Darbe bunun neresinde

Darbe bunun neresinde
Gazeteci yazar Fikret Bila ‘darbe girişimi’ gerilimini yorumladı: Muhalefet darbe değil aksine demokrasi imasında bulunuyor. Geçmişte de örneklerini gördük iktidarın kendini tehdit altında göstermek ve buradan mağduriyet yaratarak...

Gazeteci yazar Fikret Bila ‘darbe girişimi’ gerilimini yorumladı: Muhalefet darbe değil aksine demokrasi imasında bulunuyor. Geçmişte de örneklerini gördük iktidarın kendini tehdit altında göstermek ve buradan mağduriyet yaratarak kendi destekçilerini konverte etmek gibi alışkanlığı var.”
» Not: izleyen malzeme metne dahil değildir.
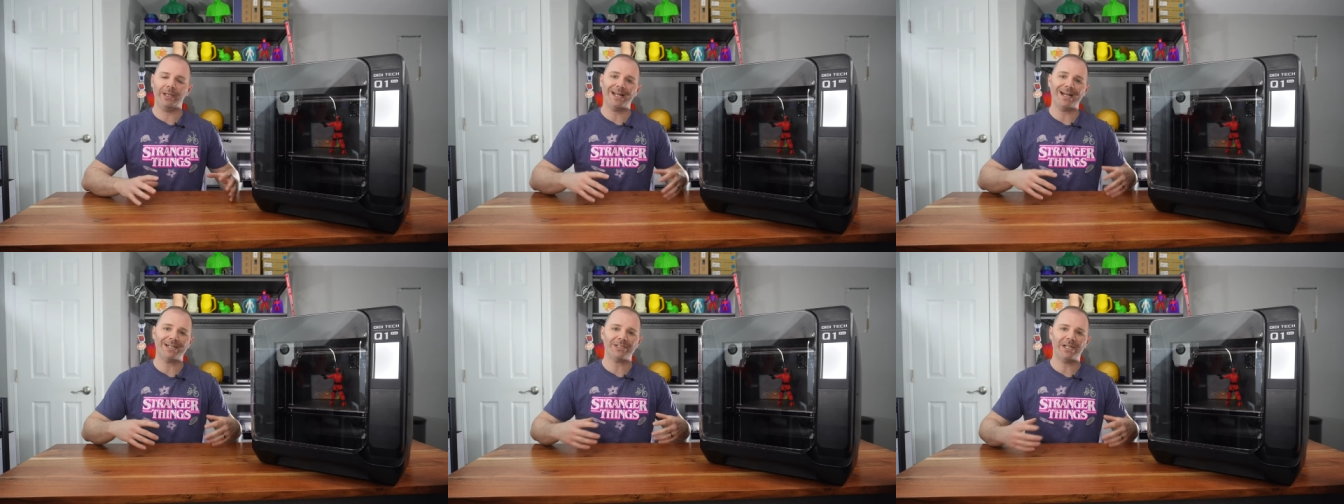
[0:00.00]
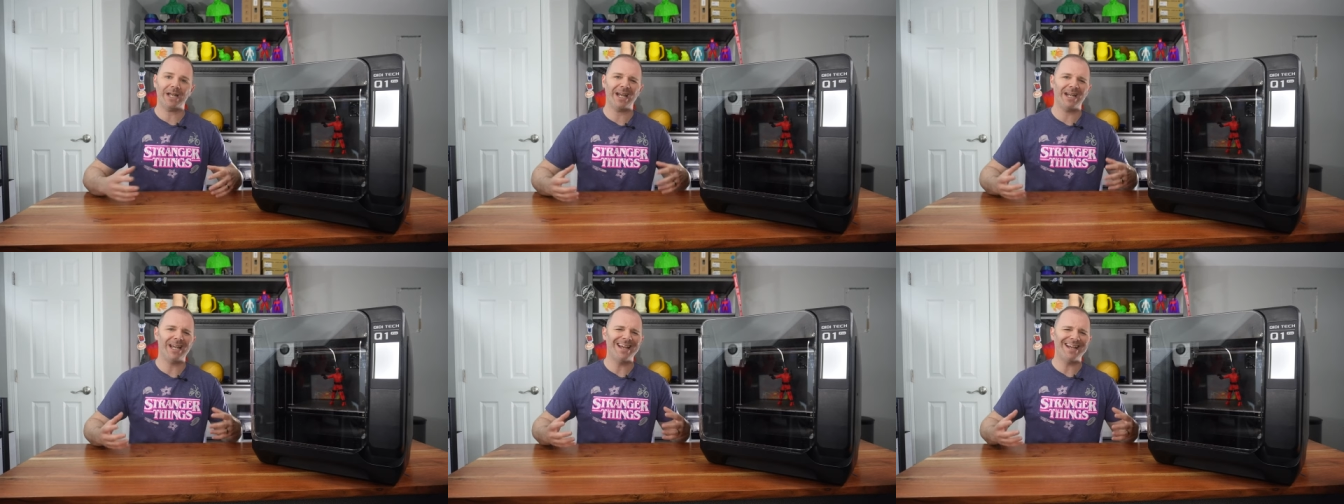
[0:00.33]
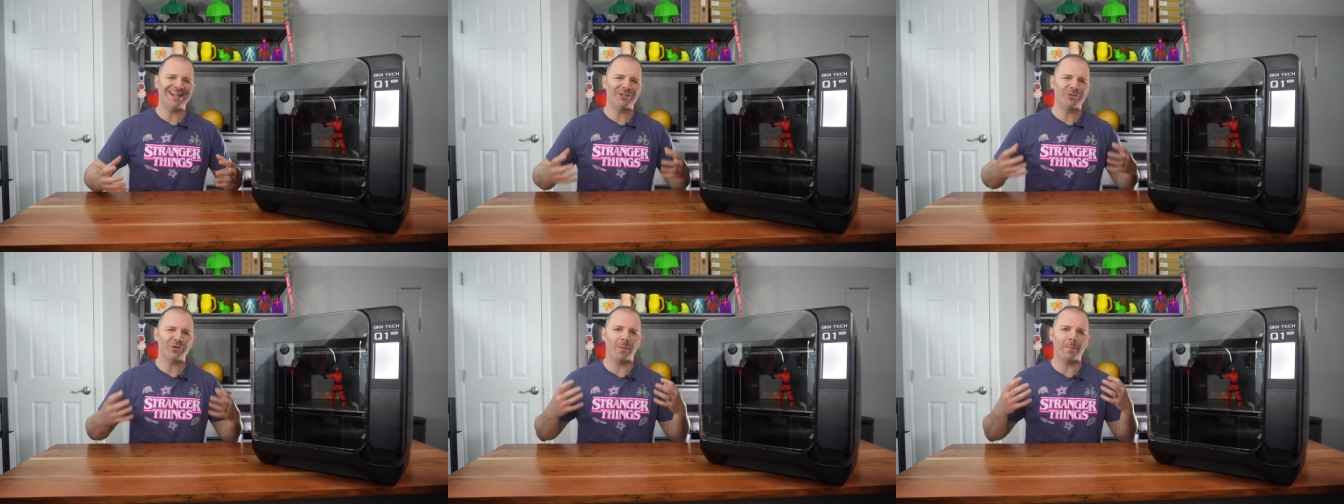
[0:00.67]
It actually had
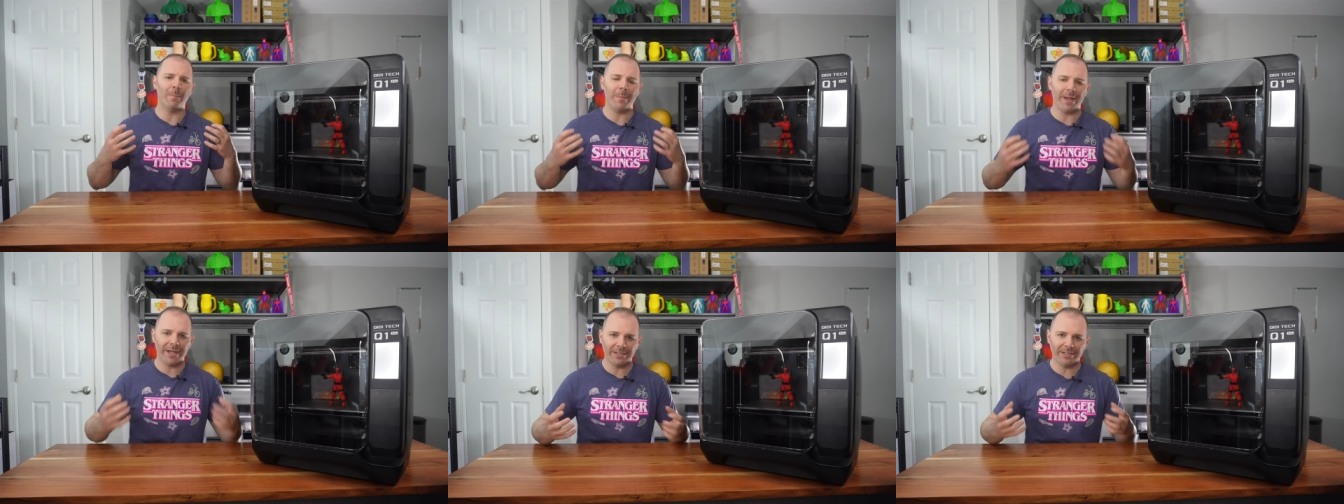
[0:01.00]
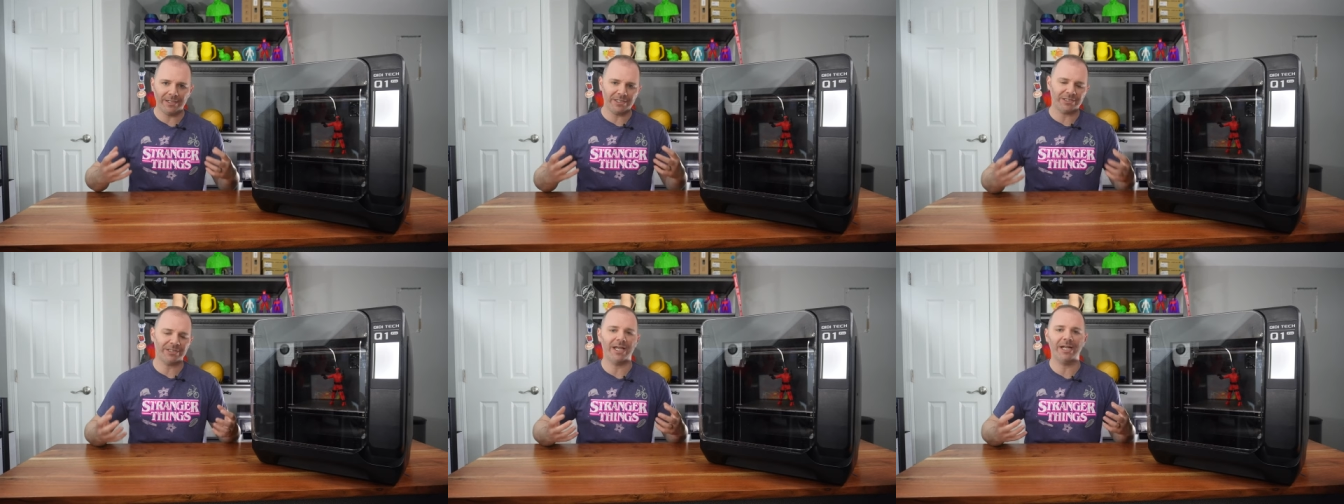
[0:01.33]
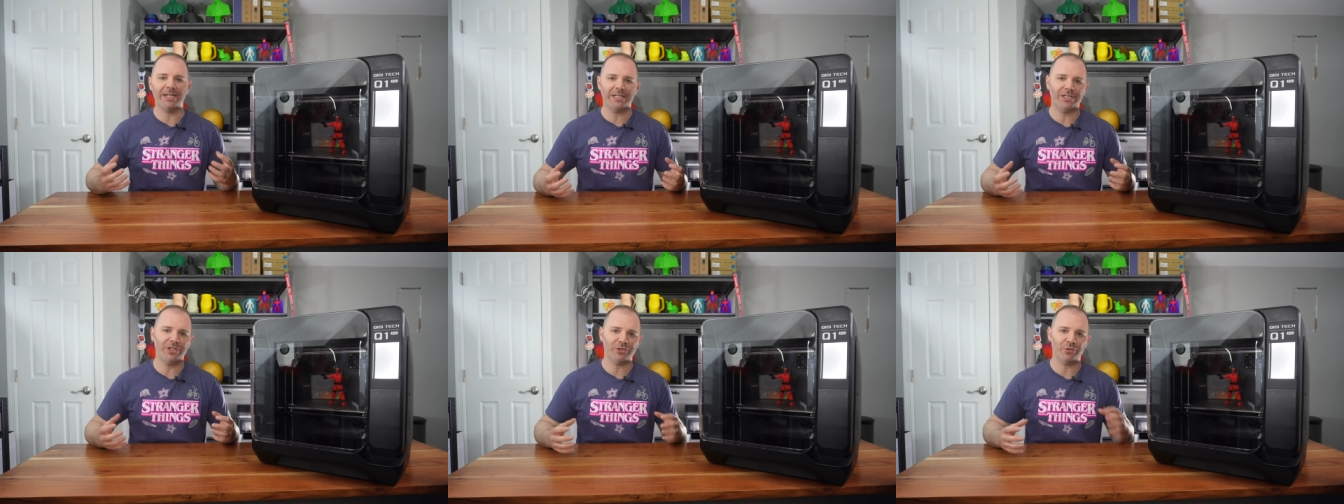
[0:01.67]
tremendous
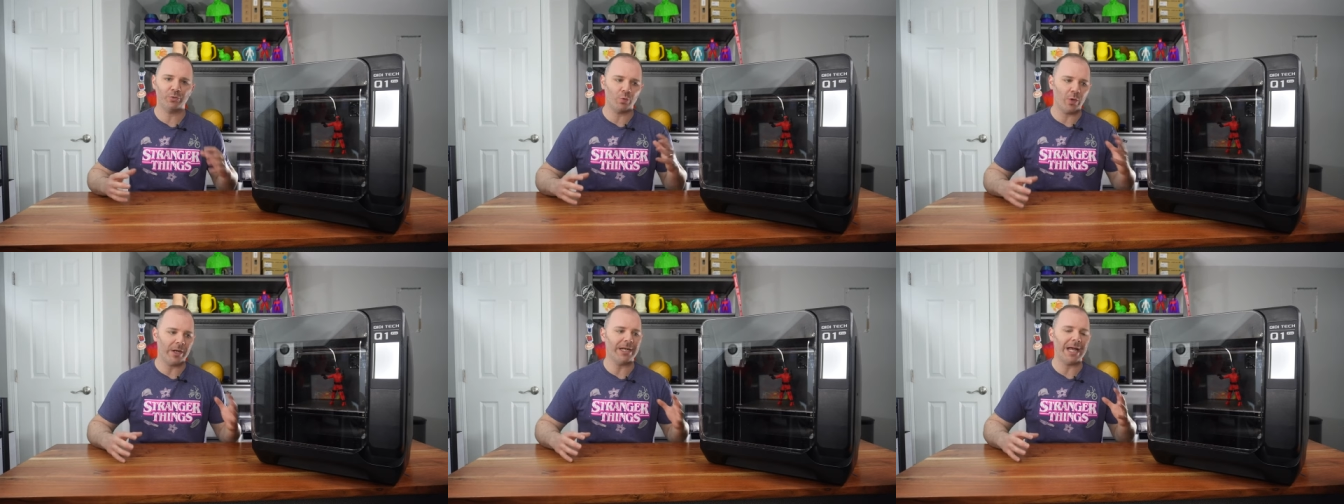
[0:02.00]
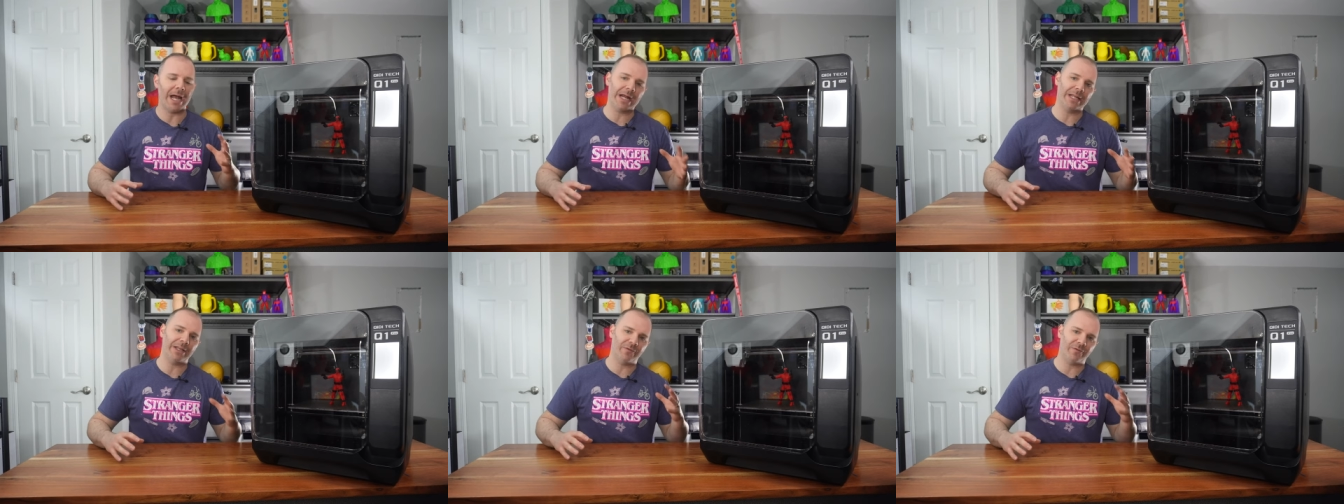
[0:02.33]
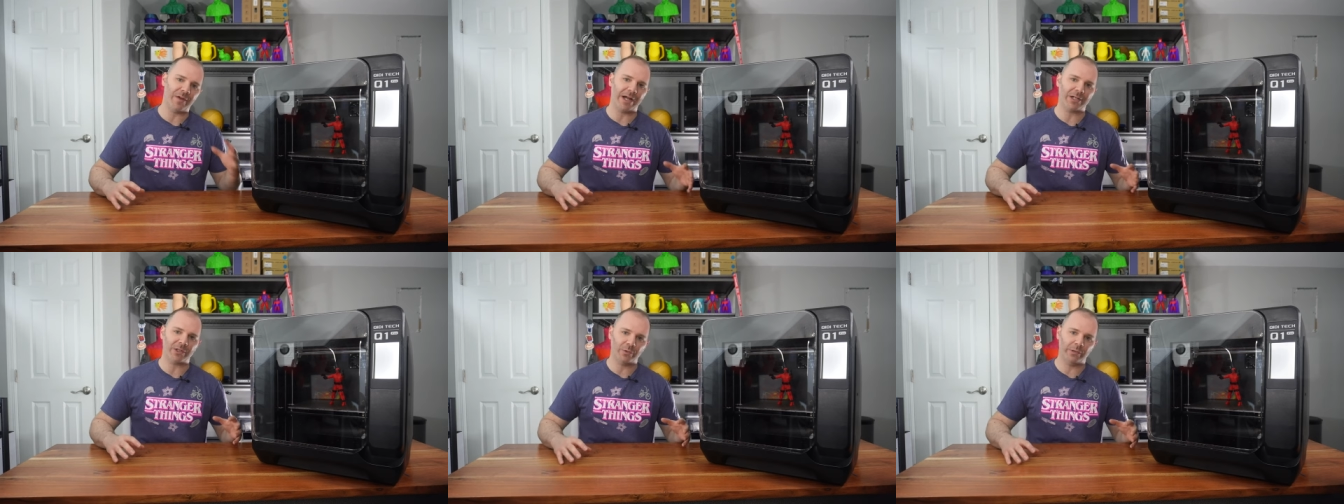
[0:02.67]
adhesion right out of the
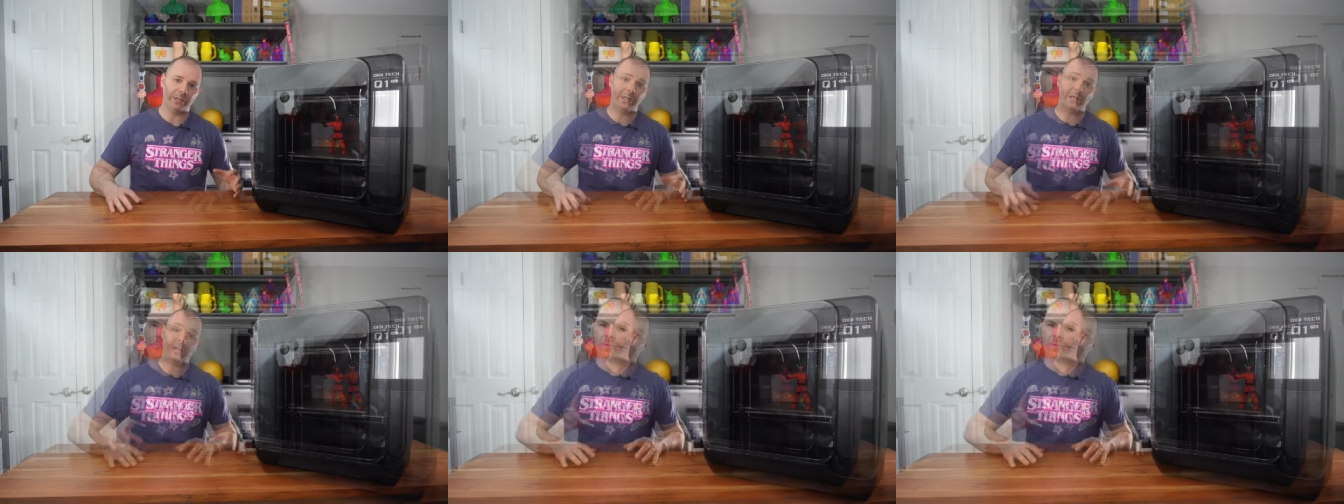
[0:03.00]
factory.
Gazeteci yazar Fikret Bila “Saray rejiminin, Saray düzeninin sonu geliyor. O son, Atatürk’ün kemiklerini sızlatacak bütün bu atamaların, bütün bu liyakatsizliklerin sonunu getirecek” diyen CHP Grup Başkanvekili ve Manisa Milletvekili Özgür Özel’in sözlerinin hükümet kanadınca “darbe girişimi” olarak nitelendirilmesini Gazete Pencere’ye yorumladı.
Bila “İktidar Özel’in sözlerini saptırıyor. Özel’in sözleri herhangi demokrasi dışı bir faaliyeti ima etmiyor aksine sandık demokrasisine vurgu yapıyor” dedi.
“İktidarın kendini tehdit altında göstermek ve buradan mağduriyet yaratarak kendi destekçilerini konverte etmek gibi alışkanlığı var. Geçmiş dönemlerde bu durumun örneklerini gördük” diyen Bila o örnekleri şöyle sıraladı:
“Ergenekon ve balyoz davalarının sanıklarını darbe yapma hazırlığına girişmekle suçladılar. Özellikle Türk Silahlı Kuvvetlerindende büyük birr tasfiye yaptılar. Yerine yeni subaylar, generaller getirdiler. Darbe tehdidi üzerine 2011-2015 seçimlerinden kampanya yaptılar. Ancak darbe girişimini, suçladıkları TSK mensupları değil destekleyip önlerini açtıkları FETÖ’cü subaylar yaptı.”
DARBELERE EN ÇOK KARŞI ÇIKMIŞ PARTİ CHP’DİR
Demokrasi tarihinde Cumhuriyet Halk Partisi’nin darbelere karşı en net tutumu gösteren aynı zamanda darbelerden en büyük zararı görmüş olan siyasi bir parti olduğunu söyleyen Bila şöyle devam etti:
“CHP 12 Mart 1971 müdahalesinde Bülent Ecevit önderliğinde karşı koymuş oysa sağ partiler bu müdahaleyi desteklemişlerdir. Aynı şekilde 1980’de 12 Eylül darbesinde de yine Ecevit’in ve Deniz Baykal’ın öncülüğünde darbeye her ortamda karşı çıkılmış, Ecevit darbe yasaklarına rağmen demokrasiyi savunan konuşmaları nedeniyle defalarca cezaevine girmiş çıkmıştır. Aynı şekilde Deniz Baykal da Ordu Dil Okulu’nda uzun süre gözaltında tutulmuştur. Bu nedenle CHP’nin demokrasi dışı bir yöntemle iktidar değişikliğini savunması düşünülemez.”
Bila gündeme damga vuran darbe tartışmasını da iktidarın daha önce yaptığı gibi yapay gündem yaratma çabası olarak yorumladı.